[Stored data]

Segment Open

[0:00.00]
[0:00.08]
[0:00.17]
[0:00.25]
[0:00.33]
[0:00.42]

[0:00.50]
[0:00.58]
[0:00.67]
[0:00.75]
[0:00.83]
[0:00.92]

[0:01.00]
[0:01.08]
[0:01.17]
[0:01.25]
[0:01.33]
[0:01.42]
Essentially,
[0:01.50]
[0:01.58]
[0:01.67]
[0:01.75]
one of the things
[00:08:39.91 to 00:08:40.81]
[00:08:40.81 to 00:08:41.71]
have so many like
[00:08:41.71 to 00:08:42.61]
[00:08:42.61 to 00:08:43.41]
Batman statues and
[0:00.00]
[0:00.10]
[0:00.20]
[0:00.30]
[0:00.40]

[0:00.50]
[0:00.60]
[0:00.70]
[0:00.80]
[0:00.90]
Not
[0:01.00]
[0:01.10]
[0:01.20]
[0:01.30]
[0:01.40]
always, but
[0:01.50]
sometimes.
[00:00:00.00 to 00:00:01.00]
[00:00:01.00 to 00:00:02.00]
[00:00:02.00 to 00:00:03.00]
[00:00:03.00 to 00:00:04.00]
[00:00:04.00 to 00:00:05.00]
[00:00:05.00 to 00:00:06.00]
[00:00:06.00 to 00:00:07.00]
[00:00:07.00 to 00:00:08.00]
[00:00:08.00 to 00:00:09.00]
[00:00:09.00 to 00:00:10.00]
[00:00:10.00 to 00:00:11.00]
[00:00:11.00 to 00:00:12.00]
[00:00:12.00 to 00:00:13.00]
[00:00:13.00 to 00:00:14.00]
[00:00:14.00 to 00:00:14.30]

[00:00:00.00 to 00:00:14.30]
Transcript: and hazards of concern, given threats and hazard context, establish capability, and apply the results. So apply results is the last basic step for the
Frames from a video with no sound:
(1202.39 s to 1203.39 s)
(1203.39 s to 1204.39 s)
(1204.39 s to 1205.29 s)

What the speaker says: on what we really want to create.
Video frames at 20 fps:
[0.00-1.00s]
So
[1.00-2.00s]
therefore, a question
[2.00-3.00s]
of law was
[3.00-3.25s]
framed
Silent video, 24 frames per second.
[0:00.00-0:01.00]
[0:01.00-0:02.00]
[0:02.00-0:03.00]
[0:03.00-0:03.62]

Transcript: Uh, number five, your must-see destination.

Segment Closed

AIM OF THE EXERCISE: Your task is to retype all the records above with nothing left out.

ANSWER TO THIS EXERCISE:
[0:00.00]
[0:00.08]
[0:00.17]
[0:00.25]
[0:00.33]
[0:00.42]

[0:00.50]
[0:00.58]
[0:00.67]
[0:00.75]
[0:00.83]
[0:00.92]

[0:01.00]
[0:01.08]
[0:01.17]
[0:01.25]
[0:01.33]
[0:01.42]
Essentially,
[0:01.50]
[0:01.58]
[0:01.67]
[0:01.75]
one of the things
[00:08:39.91 to 00:08:40.81]
[00:08:40.81 to 00:08:41.71]
have so many like
[00:08:41.71 to 00:08:42.61]
[00:08:42.61 to 00:08:43.41]
Batman statues and
[0:00.00]
[0:00.10]
[0:00.20]
[0:00.30]
[0:00.40]

[0:00.50]
[0:00.60]
[0:00.70]
[0:00.80]
[0:00.90]
Not
[0:01.00]
[0:01.10]
[0:01.20]
[0:01.30]
[0:01.40]
always, but
[0:01.50]
sometimes.
[00:00:00.00 to 00:00:01.00]
[00:00:01.00 to 00:00:02.00]
[00:00:02.00 to 00:00:03.00]
[00:00:03.00 to 00:00:04.00]
[00:00:04.00 to 00:00:05.00]
[00:00:05.00 to 00:00:06.00]
[00:00:06.00 to 00:00:07.00]
[00:00:07.00 to 00:00:08.00]
[00:00:08.00 to 00:00:09.00]
[00:00:09.00 to 00:00:10.00]
[00:00:10.00 to 00:00:11.00]
[00:00:11.00 to 00:00:12.00]
[00:00:12.00 to 00:00:13.00]
[00:00:13.00 to 00:00:14.00]
[00:00:14.00 to 00:00:14.30]

[00:00:00.00 to 00:00:14.30]
Transcript: and hazards of concern, given threats and hazard context, establish capability, and apply the results. So apply results is the last basic step for the
Frames from a video with no sound:
(1202.39 s to 1203.39 s)
(1203.39 s to 1204.39 s)
(1204.39 s to 1205.29 s)

What the speaker says: on what we really want to create.
Video frames at 20 fps:
[0.00-1.00s]
So
[1.00-2.00s]
therefore, a question
[2.00-3.00s]
of law was
[3.00-3.25s]
framed
Silent video, 24 frames per second.
[0:00.00-0:01.00]
[0:01.00-0:02.00]
[0:02.00-0:03.00]
[0:03.00-0:03.62]

Transcript: Uh, number five, your must-see destination.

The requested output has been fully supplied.